DATA UNDER STUDY:

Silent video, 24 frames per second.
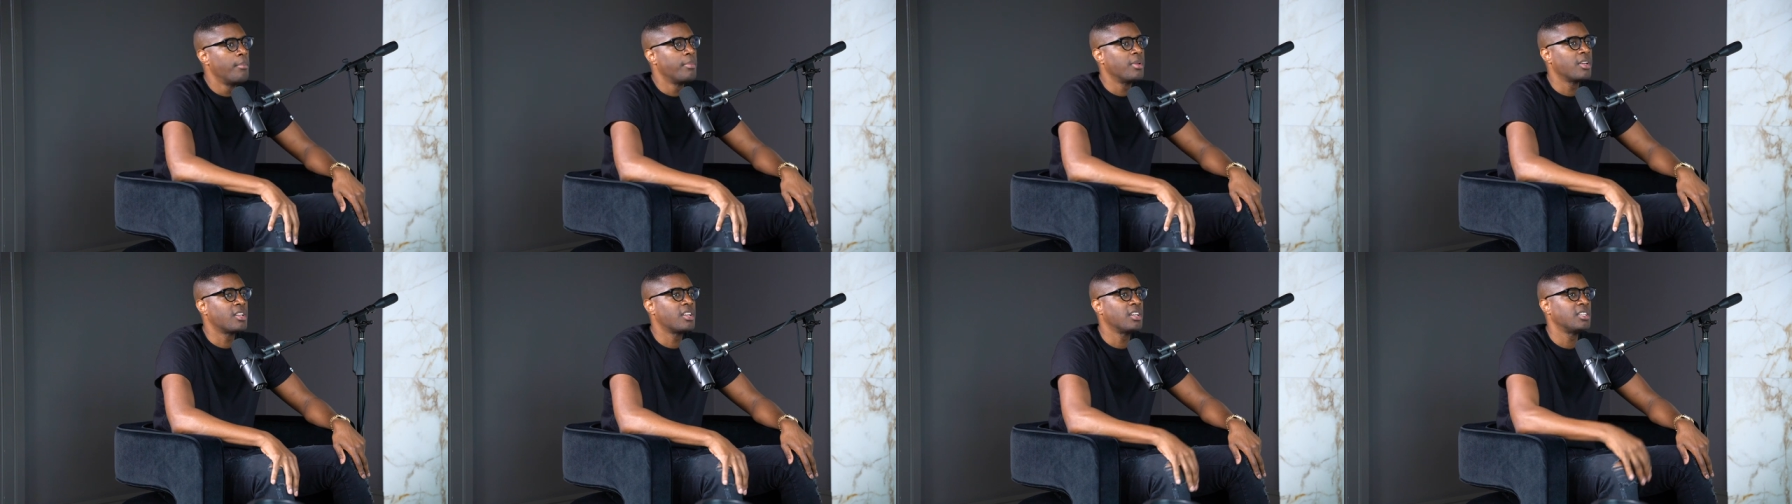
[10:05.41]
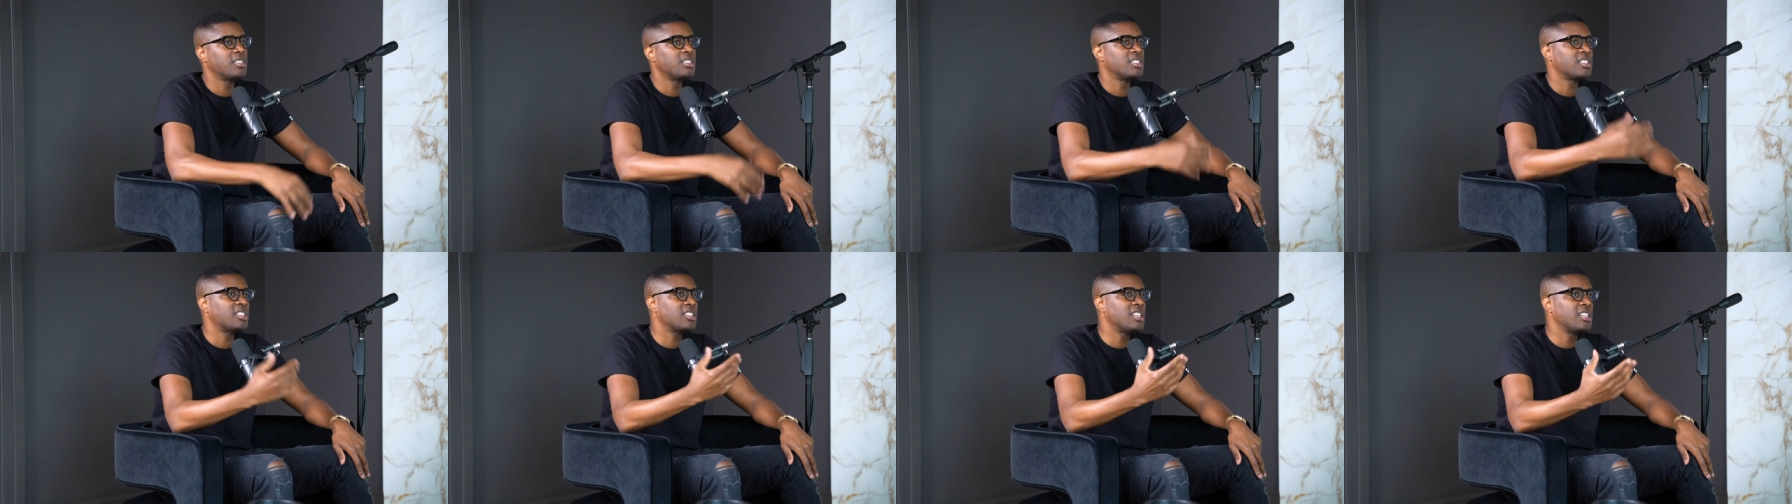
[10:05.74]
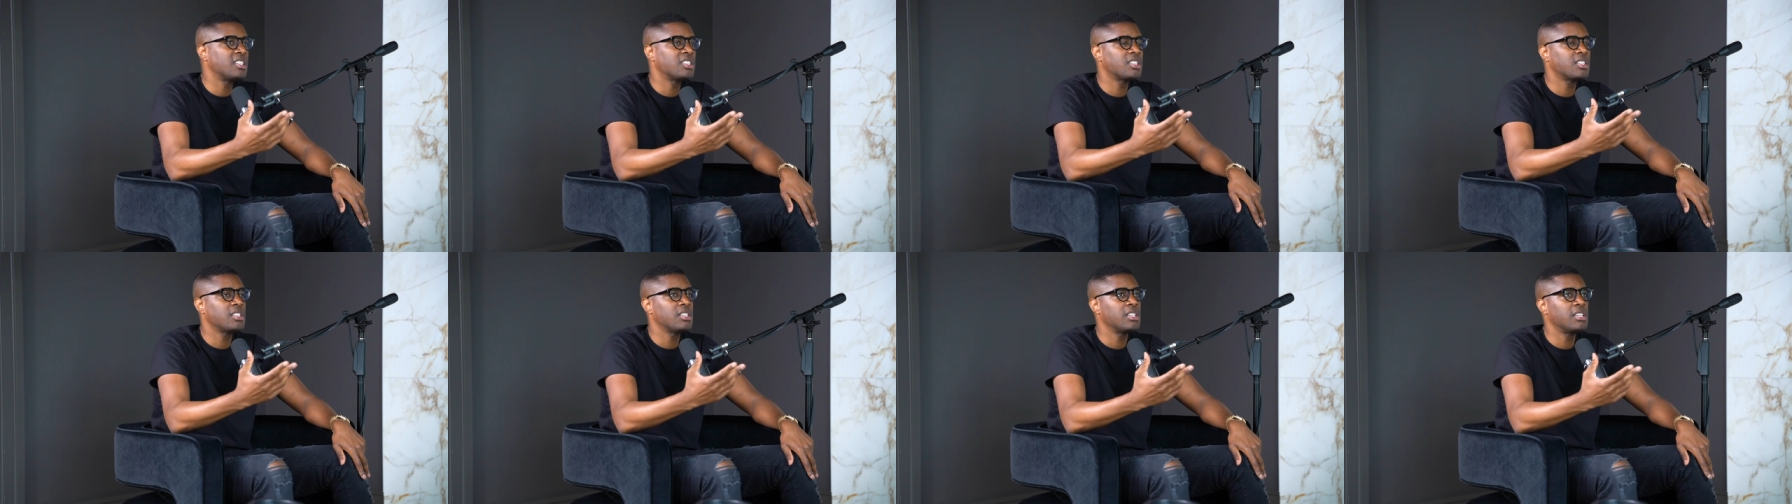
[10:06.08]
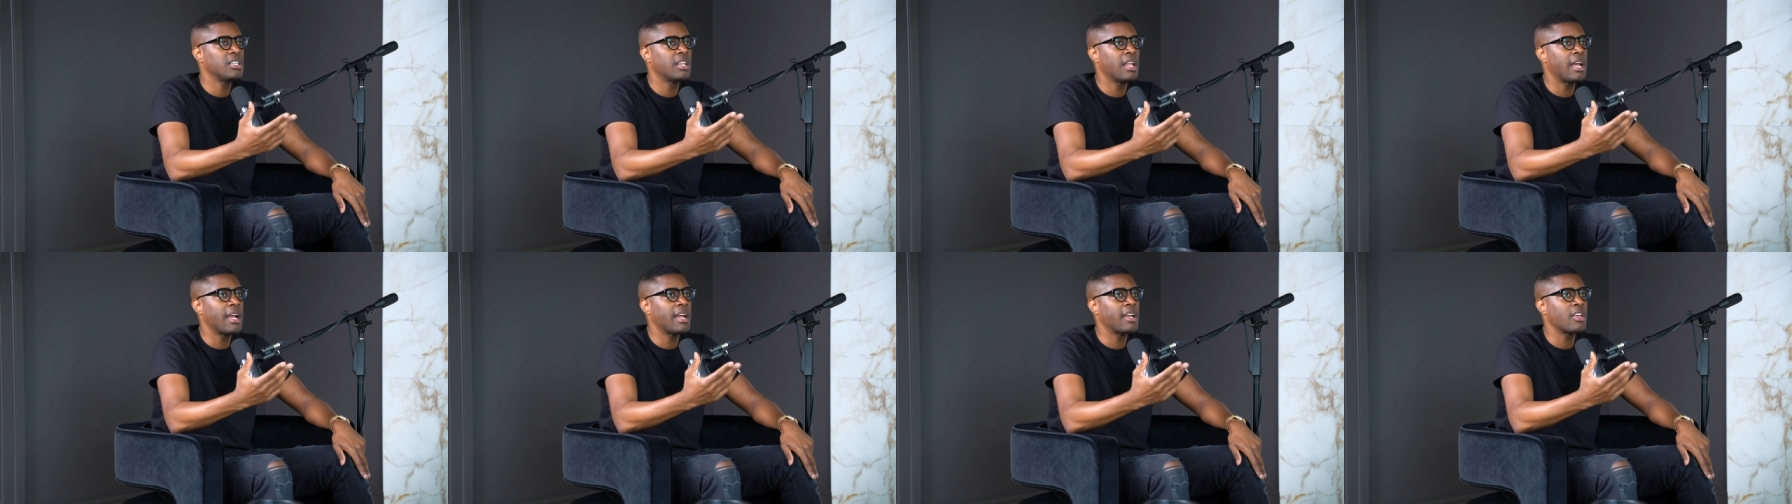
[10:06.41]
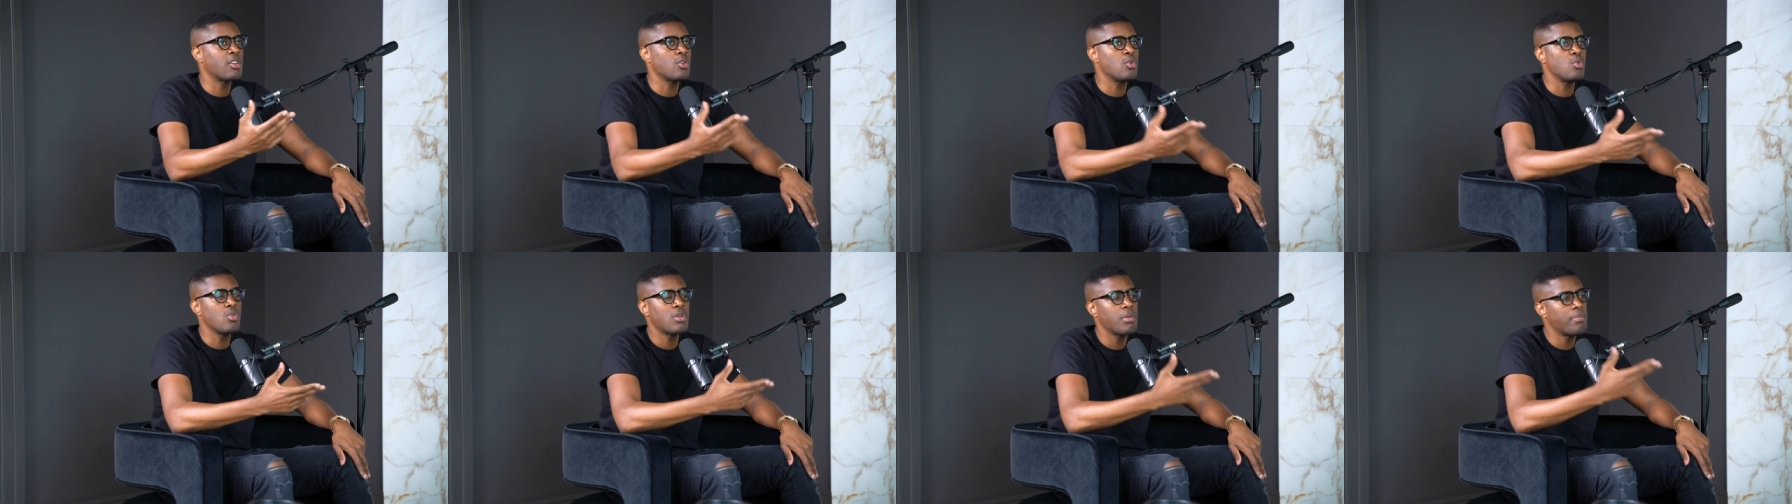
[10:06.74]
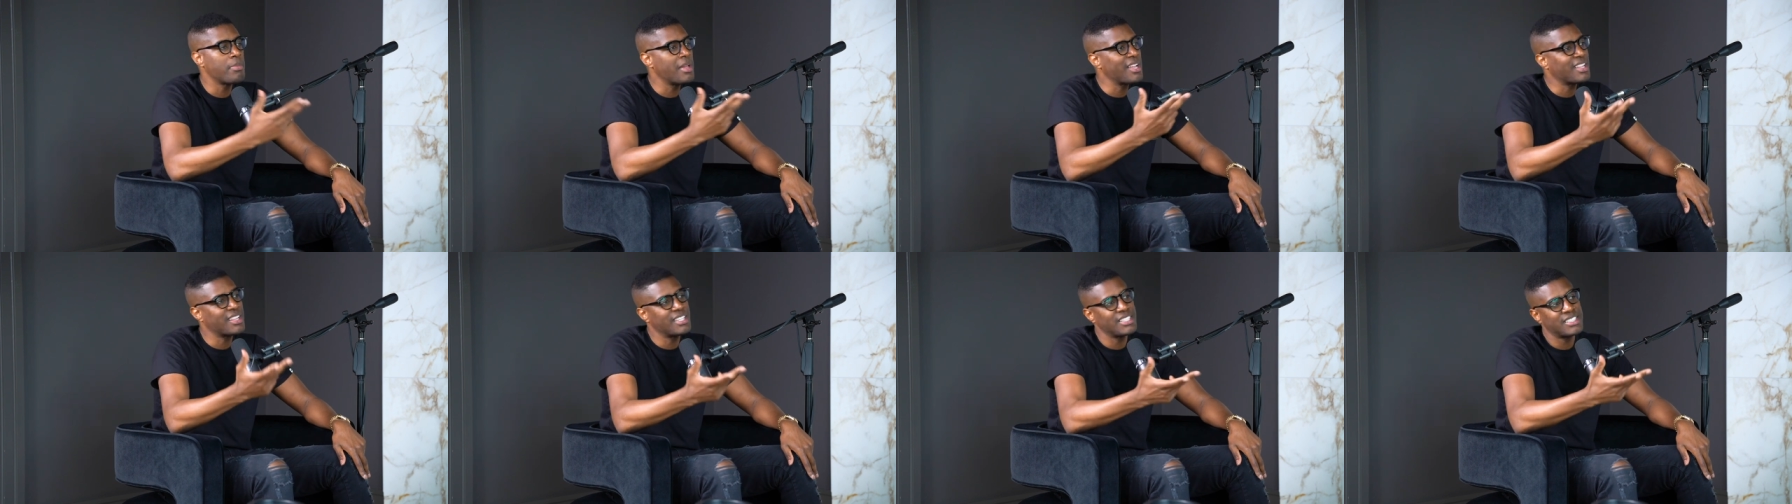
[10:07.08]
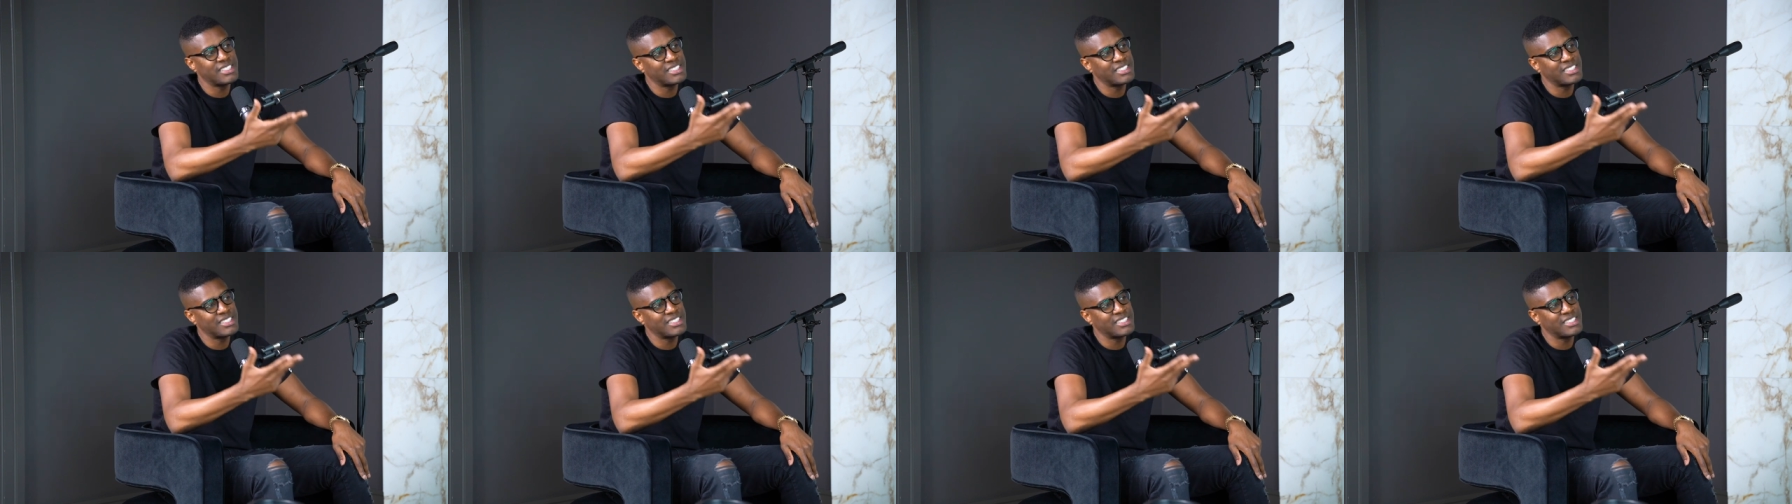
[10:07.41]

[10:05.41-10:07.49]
Because essentially like you can make the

INSTRUCTIONS FOR THE TASK:
Verbatim copy without images: write the records above out in full.

RESPONSE TO THE EXERCISE:
Silent video, 24 frames per second.
[10:05.41]
[10:05.74]
[10:06.08]
[10:06.41]
[10:06.74]
[10:07.08]
[10:07.41]

[10:05.41-10:07.49]
Because essentially like you can make the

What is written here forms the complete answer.